Stop calling it God
Sunday morning thoughts from a concrete box
Church bells resound through this city of glass
and I sit on the balcony-
this rectangle of freedom
built like the inside
of a television screen
with a view,
a prism of available real life
and a channel that changes
with the weather…
I watch the fronds
of a plastic palm tree
Whip in the winds
on a balcony nearby.
It’s the only green I can see
and it vibrates loud
beside the grey boxes
That I see every side.
From his concrete-framed outlook
reflecting ashen clouds today.
I’m slipped inside this geometric recess
looking out.
Thirty-one floors up
removed from the ground,
I listen for birds
I hear traffic
I listen for people
I hear the ambiance of high air.
Church bells resonate
off the walls of glass,
That surround me
with packaged people like me,
sealed inside
Like insects stuck in resin
we are kept behind the dampening fields
of surfaces that reflect
other surfaces.
and mute the real world.
The creak of the building
defeats the city sounds
and the howl of the wind
outranks the people far below,
who move through city streets
like ants with less purpose
moving between tarred squares
between homes
between work
between shops
between desert bars.
Yet the church bells continue
their ancient song,
As someone faithful pulls the rope
to remind us that the world
is clinging to traditions
that are tattered like old parchment
Left plastered to brick walls
after dashed by a rainstorm
and faded by sun.
I, so faithless,
Listen – stilled.
Faced with the ugliness of the world
I desperately want to believe
That what religions claim to uphold
is true for all people;
do not harm the vulnerable
do not break each other’s loves
do not murder sleeping babies
do not shoot other mother’s children.
Do not betray your own kind…
The buildings are unmoved
by this song of tradition.
They reflect each other to each other
like mirrors holding up mirrors.
They stare unblinking into each other’s faces
gazing endlessly at their own reflections
warped as they are
motionless and surreal
It’s a disturbing kind of beauty
that changes with the light.
I wonder
as I sit in my box of freedom
Is this living? Is this life? am I alive?
Are these buildings of glass
the tombstones of our civilisation
like the giant statues on Easter Island
Watching civility crumble
Will the people that built them
leave them gaunt and unattended
and meaningless under the sky.
Here we worship vanity
and build dwellings of mirrors.
Now we chose which reflection to look into.
Either the hand held oblong that scrolls
Or the mirror on the wall
Or the black rectangle of fantasies
that stands where the hearth once stood…
or this box of concrete, 31 floors up
looking across the way
at my reflection
in another persons home.
As I look at reflections of cars and cement.
I spy a sliver of faith
between the glass towers.
I can see the church spire
Once the tallest building in town
now diminished to a toy
its sandstone red against the green of park trees.
And it seems to me it hums,
vibrant
against the grey sky and leaves
And I listen to the bells and I feel something stir
Because despite the perpetrators
that have abused it’s truth
It’s what that tiny building
really means.
Built by hands long since dead
housing songs long since sung
It stands resolute
In its message
That hope is not something that can even be named,
Let alone caged, or categorised or claimed.
Hope is so powerful
that even old men who crave power
cannot control what those church bells mean to me.

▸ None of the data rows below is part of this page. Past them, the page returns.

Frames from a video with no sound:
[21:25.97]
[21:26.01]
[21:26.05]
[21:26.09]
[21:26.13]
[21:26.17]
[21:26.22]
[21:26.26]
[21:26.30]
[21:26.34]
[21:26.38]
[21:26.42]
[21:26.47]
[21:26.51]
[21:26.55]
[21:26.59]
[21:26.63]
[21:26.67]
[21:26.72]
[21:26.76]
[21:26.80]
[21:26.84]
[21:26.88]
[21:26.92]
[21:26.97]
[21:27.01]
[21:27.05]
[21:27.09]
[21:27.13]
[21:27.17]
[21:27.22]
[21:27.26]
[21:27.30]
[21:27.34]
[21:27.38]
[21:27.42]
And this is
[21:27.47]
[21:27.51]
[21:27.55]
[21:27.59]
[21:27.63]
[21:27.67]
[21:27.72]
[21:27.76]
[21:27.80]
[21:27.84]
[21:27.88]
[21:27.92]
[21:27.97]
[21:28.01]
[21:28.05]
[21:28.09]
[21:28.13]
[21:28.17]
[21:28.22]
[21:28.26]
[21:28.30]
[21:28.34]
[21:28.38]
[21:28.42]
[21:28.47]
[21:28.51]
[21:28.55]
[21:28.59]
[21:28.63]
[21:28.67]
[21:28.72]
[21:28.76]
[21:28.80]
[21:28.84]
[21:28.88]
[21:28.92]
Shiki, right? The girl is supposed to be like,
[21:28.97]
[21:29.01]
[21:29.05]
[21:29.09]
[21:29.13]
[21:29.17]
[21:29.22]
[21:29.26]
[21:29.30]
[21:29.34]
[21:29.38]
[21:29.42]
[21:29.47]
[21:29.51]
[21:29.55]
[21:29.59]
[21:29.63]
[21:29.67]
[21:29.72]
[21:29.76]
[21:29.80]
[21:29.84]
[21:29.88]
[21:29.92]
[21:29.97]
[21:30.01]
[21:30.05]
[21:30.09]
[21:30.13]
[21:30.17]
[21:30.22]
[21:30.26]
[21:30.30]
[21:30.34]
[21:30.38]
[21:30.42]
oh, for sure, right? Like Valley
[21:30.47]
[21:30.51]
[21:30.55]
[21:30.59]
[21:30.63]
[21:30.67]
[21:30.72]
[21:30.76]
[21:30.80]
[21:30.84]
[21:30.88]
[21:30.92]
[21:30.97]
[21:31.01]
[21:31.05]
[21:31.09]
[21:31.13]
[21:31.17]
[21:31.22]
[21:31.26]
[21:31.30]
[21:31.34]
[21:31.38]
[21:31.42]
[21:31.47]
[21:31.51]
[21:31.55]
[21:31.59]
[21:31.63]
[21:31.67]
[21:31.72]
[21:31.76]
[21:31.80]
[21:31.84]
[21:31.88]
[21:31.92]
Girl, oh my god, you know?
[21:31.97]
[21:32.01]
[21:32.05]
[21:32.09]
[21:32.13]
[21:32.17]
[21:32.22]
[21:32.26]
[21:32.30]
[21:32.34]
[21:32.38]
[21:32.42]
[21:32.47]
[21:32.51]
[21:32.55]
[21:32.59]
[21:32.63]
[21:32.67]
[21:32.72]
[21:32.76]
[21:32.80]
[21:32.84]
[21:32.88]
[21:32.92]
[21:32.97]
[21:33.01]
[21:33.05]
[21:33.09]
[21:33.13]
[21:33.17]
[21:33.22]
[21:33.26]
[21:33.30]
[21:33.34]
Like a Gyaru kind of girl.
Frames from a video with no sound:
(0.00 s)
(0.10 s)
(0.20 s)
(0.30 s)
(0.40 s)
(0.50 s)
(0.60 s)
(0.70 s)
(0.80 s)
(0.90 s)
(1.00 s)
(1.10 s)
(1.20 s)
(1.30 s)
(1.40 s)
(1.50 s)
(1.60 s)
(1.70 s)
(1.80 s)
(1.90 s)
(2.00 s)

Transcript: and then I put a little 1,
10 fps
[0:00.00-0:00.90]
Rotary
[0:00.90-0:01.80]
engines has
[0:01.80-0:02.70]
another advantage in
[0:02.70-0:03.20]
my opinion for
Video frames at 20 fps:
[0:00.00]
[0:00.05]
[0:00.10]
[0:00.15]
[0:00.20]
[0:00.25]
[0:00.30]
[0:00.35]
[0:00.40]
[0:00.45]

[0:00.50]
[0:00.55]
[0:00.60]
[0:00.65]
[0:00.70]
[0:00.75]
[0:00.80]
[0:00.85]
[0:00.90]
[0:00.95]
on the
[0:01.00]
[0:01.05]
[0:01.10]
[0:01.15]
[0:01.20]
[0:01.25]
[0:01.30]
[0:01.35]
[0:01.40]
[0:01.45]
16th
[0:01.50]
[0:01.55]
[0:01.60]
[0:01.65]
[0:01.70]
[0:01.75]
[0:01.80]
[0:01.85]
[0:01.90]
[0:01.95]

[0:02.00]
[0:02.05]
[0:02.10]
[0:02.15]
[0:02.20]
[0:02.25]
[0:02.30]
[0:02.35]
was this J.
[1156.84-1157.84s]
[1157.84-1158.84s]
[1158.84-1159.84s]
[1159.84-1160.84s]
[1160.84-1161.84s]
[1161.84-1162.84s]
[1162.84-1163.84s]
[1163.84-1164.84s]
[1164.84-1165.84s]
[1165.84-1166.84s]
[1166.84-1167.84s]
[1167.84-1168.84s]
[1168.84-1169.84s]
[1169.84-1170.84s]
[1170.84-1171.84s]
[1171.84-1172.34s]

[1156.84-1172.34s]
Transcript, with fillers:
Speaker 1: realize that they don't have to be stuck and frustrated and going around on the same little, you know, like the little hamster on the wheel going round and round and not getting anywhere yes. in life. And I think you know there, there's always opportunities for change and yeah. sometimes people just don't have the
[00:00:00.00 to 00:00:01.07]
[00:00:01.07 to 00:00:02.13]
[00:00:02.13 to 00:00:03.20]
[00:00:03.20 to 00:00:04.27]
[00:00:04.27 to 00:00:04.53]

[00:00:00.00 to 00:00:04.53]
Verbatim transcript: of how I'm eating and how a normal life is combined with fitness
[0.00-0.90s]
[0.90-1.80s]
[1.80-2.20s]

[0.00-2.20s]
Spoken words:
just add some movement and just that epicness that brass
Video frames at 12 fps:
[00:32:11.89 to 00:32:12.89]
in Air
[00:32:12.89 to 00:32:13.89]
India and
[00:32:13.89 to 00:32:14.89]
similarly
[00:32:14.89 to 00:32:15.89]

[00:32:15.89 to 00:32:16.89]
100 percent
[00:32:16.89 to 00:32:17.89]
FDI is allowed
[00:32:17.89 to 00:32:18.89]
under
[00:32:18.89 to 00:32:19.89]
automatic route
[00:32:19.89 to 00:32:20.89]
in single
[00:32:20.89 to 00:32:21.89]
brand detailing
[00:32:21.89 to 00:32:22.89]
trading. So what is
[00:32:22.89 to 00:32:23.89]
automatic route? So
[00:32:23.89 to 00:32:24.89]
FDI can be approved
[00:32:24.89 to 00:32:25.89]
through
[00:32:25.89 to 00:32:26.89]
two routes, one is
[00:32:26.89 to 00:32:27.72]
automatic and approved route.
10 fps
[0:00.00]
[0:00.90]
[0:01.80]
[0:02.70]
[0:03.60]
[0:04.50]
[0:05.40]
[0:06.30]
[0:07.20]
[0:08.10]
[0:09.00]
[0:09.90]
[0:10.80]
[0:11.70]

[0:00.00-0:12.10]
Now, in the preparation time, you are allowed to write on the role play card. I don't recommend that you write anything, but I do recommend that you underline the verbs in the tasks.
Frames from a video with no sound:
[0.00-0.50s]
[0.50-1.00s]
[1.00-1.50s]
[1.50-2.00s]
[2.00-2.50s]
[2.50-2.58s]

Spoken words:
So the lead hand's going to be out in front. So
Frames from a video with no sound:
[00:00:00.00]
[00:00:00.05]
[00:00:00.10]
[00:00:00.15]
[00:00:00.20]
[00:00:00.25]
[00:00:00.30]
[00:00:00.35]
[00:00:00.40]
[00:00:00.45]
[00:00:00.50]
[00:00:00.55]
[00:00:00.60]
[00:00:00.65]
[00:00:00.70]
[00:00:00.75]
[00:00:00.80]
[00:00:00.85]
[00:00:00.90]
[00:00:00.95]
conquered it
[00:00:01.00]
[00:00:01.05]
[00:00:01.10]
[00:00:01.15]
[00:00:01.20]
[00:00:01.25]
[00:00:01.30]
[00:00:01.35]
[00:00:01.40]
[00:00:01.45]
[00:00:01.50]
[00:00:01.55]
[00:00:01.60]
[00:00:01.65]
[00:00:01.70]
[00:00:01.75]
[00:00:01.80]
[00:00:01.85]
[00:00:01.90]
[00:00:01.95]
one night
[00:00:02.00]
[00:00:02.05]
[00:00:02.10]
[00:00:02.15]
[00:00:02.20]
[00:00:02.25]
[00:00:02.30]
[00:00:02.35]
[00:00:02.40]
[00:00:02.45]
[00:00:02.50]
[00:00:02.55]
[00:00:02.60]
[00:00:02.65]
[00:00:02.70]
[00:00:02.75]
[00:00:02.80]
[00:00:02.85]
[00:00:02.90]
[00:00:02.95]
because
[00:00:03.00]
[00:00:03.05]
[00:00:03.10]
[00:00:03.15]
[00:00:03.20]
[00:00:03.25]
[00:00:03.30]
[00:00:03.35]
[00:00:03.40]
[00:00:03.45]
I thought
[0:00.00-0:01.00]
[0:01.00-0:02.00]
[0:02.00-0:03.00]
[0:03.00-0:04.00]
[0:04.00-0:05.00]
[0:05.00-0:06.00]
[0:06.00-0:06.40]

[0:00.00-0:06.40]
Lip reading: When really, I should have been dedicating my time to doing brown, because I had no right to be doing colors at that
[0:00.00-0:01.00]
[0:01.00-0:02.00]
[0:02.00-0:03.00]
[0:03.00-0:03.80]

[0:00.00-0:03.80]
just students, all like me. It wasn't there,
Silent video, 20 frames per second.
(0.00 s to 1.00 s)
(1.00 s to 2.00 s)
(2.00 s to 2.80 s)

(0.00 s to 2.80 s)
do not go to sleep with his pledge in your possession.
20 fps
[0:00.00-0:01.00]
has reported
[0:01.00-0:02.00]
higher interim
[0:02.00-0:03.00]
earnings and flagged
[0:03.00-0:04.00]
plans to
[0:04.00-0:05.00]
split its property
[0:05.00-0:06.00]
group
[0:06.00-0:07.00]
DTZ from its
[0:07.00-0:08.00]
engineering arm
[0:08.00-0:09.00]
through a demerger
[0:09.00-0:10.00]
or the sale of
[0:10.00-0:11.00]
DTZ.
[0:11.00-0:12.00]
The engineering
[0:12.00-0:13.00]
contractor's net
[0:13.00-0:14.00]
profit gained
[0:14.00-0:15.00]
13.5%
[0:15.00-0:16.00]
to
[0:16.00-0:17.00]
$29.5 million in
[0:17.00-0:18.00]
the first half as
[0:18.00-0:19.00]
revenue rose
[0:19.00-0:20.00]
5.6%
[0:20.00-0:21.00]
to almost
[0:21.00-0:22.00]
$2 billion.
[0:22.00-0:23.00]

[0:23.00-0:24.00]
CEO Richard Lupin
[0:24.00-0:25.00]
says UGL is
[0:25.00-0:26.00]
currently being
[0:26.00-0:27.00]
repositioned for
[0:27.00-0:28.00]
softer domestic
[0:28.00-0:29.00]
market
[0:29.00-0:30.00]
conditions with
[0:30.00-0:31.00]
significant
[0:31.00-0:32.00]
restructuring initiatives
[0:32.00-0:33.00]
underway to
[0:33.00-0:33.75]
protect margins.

In a time where we seem to
have forgotten what matters,
the bell toll travels
through this city of metal and steel
and bounces off the buildings
and permeates the glass.
Its lovely to awaken
to one beautiful sound
to be reminded us
That so long as there are humans,
some things will remain.
And this thing they’ve named “God”
and controlled with rules and prayer
is not a religion, but really a deep knowing
That all of us share;
that there’s more to us than skin and hearts
that there is something that unites us all
And it is surely the desire
for peace.
And I don’t need to enter that building to know it
I don’t have to subscribe to their control of faith.
I don’t have to sing songs to their version of god
I just have to stay true to my truth.